Which brings us to this week’s health tip. If you and your wife want to be in the same tip-top shape as the leading competitors in the wacky world of wife-carrying, you would do well to exercise caution in places where toxic chemicals are most likely to accumulate. And exactly where are those places?

According to a new study, conducted in ten states, including Maine, by Physicians for Social Responsibility, one of the spots you’re most likely to find toxins would be …

In physicians.

Even socially irresponsible ones.

The study found that health-care workers tend to soak up stuff like lead, mercury, and the kind of blue paint usually associated with running naked through the streets of Rumford. So whatever you do, don’t let any of those people touch you. They’re walking hazardous waste sites.

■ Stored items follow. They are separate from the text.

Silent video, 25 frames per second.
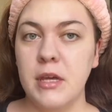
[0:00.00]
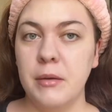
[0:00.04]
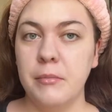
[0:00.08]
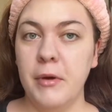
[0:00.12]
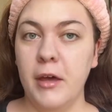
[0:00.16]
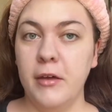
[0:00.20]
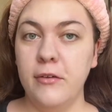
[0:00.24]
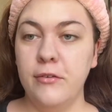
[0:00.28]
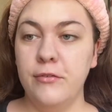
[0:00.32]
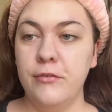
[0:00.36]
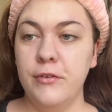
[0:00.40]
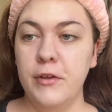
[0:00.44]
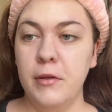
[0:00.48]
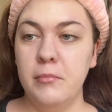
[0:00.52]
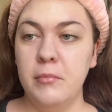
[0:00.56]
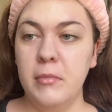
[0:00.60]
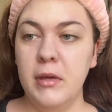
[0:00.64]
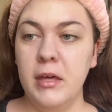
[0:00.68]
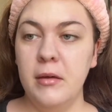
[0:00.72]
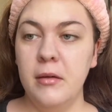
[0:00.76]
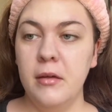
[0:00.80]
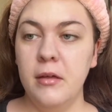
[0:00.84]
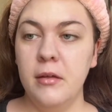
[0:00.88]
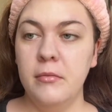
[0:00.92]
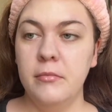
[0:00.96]
my Fit
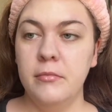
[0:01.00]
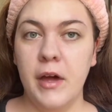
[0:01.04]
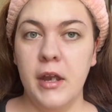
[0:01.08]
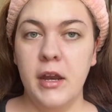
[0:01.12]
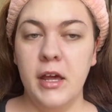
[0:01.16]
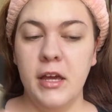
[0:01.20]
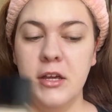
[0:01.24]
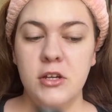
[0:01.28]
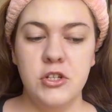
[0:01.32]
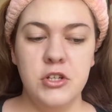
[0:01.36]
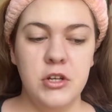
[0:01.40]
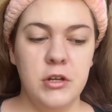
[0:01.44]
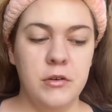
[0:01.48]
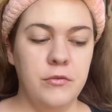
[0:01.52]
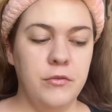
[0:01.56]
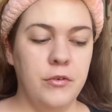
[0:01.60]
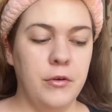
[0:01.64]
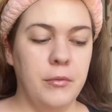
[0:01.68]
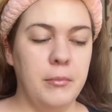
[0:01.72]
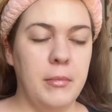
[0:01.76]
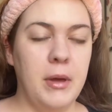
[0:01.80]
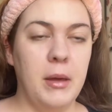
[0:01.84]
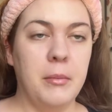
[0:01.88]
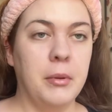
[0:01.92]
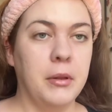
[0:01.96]
Me foundation
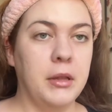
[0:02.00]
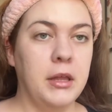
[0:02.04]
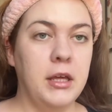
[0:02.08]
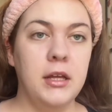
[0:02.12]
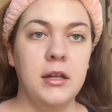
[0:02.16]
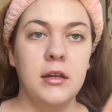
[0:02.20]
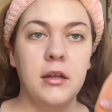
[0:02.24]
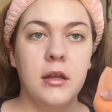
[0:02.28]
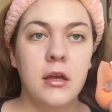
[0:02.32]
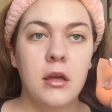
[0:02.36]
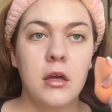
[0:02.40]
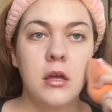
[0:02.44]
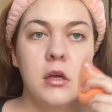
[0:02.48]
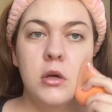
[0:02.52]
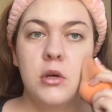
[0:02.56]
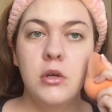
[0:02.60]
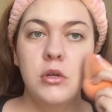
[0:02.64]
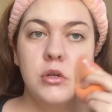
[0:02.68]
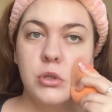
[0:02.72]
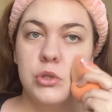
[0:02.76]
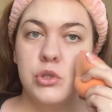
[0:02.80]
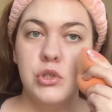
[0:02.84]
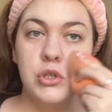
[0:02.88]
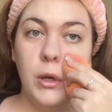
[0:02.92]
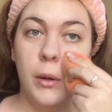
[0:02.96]
from Maybelline.
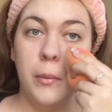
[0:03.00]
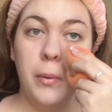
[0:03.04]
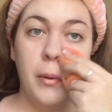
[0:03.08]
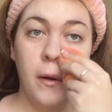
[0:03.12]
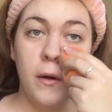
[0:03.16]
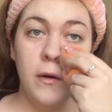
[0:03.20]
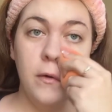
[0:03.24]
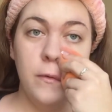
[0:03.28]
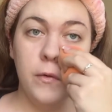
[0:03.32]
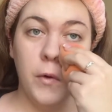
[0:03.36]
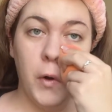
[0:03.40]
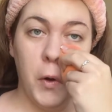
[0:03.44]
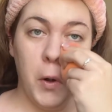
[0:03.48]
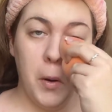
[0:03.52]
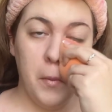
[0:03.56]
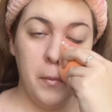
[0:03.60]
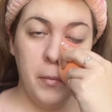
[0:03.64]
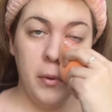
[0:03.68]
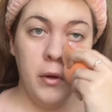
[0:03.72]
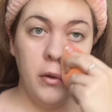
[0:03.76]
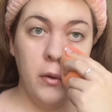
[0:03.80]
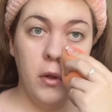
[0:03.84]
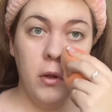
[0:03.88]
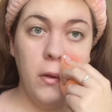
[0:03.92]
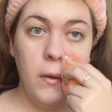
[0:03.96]
Super
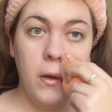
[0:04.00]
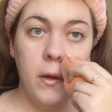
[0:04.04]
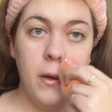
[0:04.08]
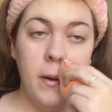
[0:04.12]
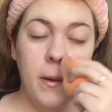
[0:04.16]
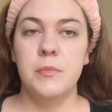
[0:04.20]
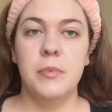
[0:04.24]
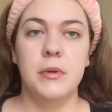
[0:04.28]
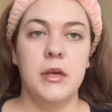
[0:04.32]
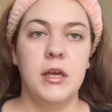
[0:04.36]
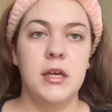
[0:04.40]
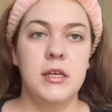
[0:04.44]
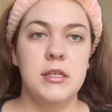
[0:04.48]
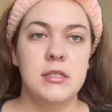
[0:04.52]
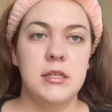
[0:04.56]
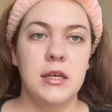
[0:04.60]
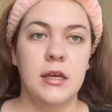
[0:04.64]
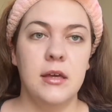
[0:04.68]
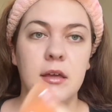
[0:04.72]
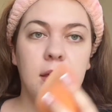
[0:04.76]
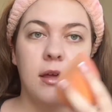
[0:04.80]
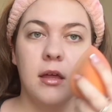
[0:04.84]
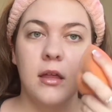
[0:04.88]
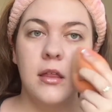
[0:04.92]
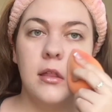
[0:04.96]
affordable,
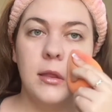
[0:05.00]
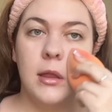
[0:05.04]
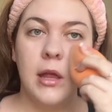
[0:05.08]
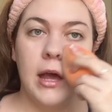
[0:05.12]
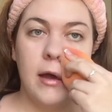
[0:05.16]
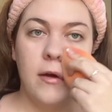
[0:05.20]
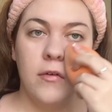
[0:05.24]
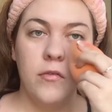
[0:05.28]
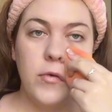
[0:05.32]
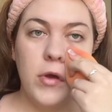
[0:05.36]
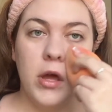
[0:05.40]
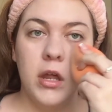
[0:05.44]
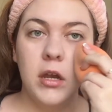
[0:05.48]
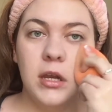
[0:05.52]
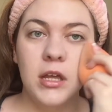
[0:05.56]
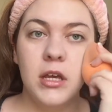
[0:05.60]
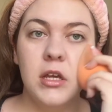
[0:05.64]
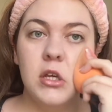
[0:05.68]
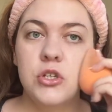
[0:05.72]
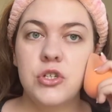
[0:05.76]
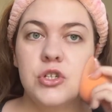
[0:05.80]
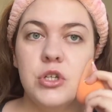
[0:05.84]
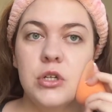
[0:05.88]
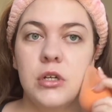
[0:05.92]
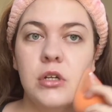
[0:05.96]
placing that
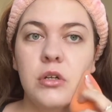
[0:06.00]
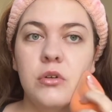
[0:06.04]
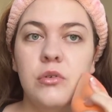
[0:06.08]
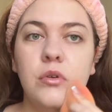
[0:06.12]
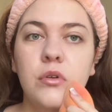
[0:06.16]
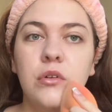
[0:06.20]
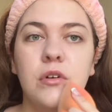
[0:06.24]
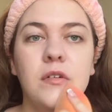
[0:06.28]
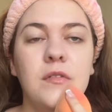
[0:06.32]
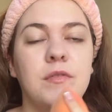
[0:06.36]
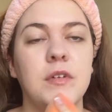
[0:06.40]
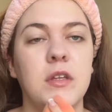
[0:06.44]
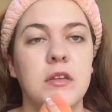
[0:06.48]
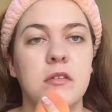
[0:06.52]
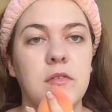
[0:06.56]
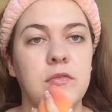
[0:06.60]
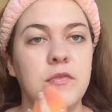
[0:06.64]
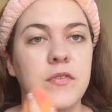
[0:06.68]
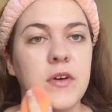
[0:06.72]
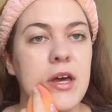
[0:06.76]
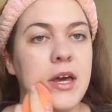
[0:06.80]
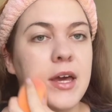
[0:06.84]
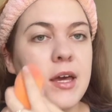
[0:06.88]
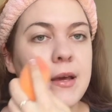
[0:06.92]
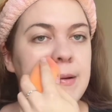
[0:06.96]
foundation all over the
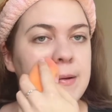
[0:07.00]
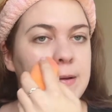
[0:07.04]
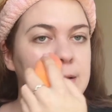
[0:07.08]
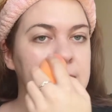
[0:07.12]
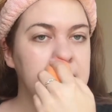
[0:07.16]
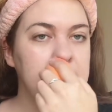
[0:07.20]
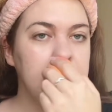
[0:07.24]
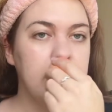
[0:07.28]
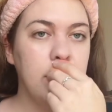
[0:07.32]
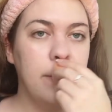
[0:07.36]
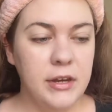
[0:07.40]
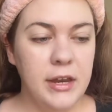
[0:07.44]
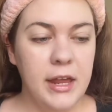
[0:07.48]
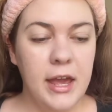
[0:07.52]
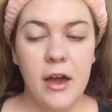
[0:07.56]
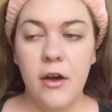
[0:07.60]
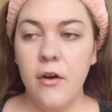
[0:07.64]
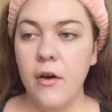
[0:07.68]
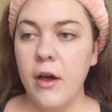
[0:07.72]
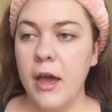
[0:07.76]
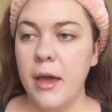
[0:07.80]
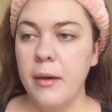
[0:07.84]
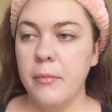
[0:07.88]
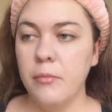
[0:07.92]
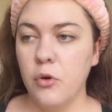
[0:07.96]
face. Now
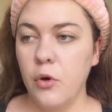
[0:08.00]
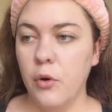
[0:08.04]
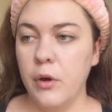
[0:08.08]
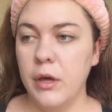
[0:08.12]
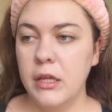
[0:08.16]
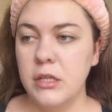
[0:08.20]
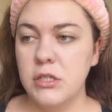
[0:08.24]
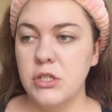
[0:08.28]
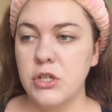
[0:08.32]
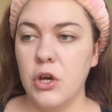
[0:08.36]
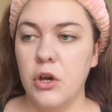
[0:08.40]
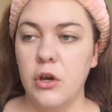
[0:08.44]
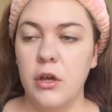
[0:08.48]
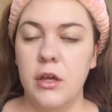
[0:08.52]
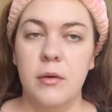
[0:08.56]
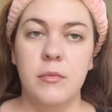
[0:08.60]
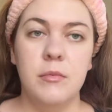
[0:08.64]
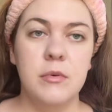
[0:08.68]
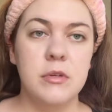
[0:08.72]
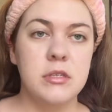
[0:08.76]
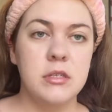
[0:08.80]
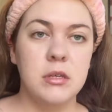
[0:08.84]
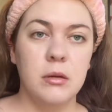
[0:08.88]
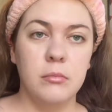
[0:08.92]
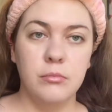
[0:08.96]
I'm going to go in
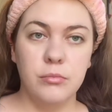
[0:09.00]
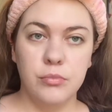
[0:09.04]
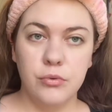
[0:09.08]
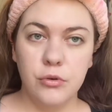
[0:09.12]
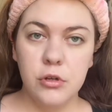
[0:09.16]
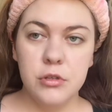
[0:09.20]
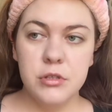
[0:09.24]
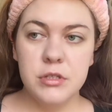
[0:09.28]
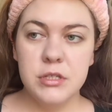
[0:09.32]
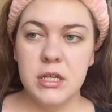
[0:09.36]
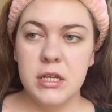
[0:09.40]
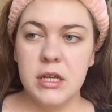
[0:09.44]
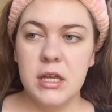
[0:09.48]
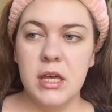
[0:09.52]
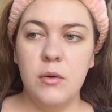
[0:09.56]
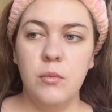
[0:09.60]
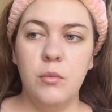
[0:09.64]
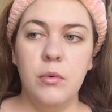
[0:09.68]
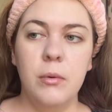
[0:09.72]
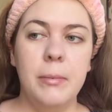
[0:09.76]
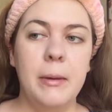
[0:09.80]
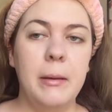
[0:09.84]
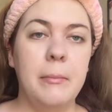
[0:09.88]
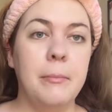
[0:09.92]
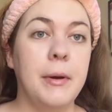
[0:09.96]
with some bronzer. It
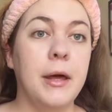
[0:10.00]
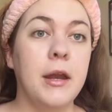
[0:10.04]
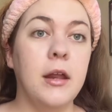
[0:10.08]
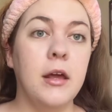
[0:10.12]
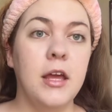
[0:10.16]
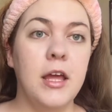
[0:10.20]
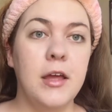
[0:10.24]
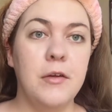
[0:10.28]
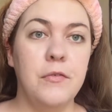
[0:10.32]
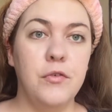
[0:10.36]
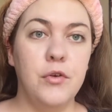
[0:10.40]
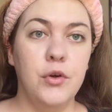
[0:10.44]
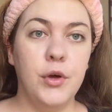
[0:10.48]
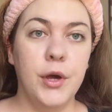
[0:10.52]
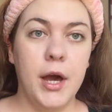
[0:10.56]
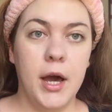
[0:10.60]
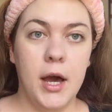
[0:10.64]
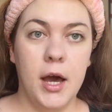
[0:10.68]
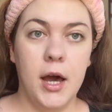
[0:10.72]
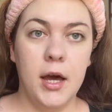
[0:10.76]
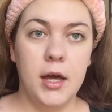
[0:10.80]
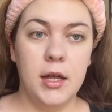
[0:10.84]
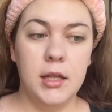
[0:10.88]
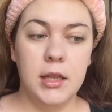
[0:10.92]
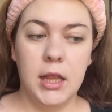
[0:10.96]
would be better if you
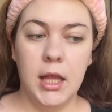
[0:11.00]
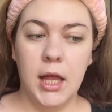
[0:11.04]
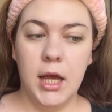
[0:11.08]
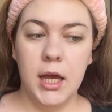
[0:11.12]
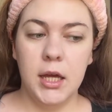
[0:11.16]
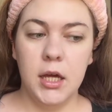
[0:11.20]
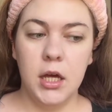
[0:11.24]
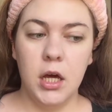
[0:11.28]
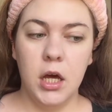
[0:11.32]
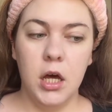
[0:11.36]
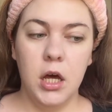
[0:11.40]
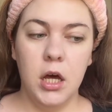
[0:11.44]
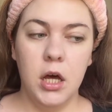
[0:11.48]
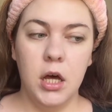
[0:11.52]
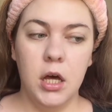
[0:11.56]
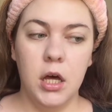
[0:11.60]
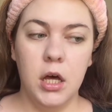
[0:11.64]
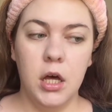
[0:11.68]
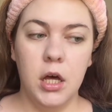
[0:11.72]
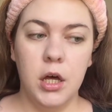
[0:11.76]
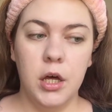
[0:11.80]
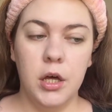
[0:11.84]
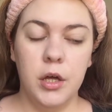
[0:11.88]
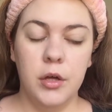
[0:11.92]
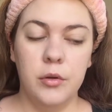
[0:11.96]
had like
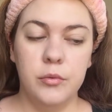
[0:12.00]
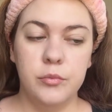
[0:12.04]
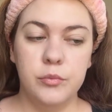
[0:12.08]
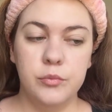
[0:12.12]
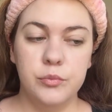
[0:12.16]
a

Let’s suppose you’re one of those nefarious types who’s been dumping that kind of poisonous residue into the environment. There’s good news for you this week in the event you’re apprehended in the act of pouring a fifty-five-gallon drum of green glowing garbage into Sebago Lake. While you will still be sent to the Maine State Prison as punishment for your crime, that facility will soon have a new warden, one who’s expected to institute many reforms.

No, not wife-carrying contests.

Patricia Barnhart is currently the acting warden at the Thumb Correctional Facility in Lapeer, Mich.

Wait. Thumb?

As in Tom?

As in thumb screws?

As in hang by your thumbs?

Until we’re certain about the derivation of that name, you might consider storing your toxic leftovers in the basement.

Or you can dump them outside the house of the next idiot who calls me to ask if it’s snowing.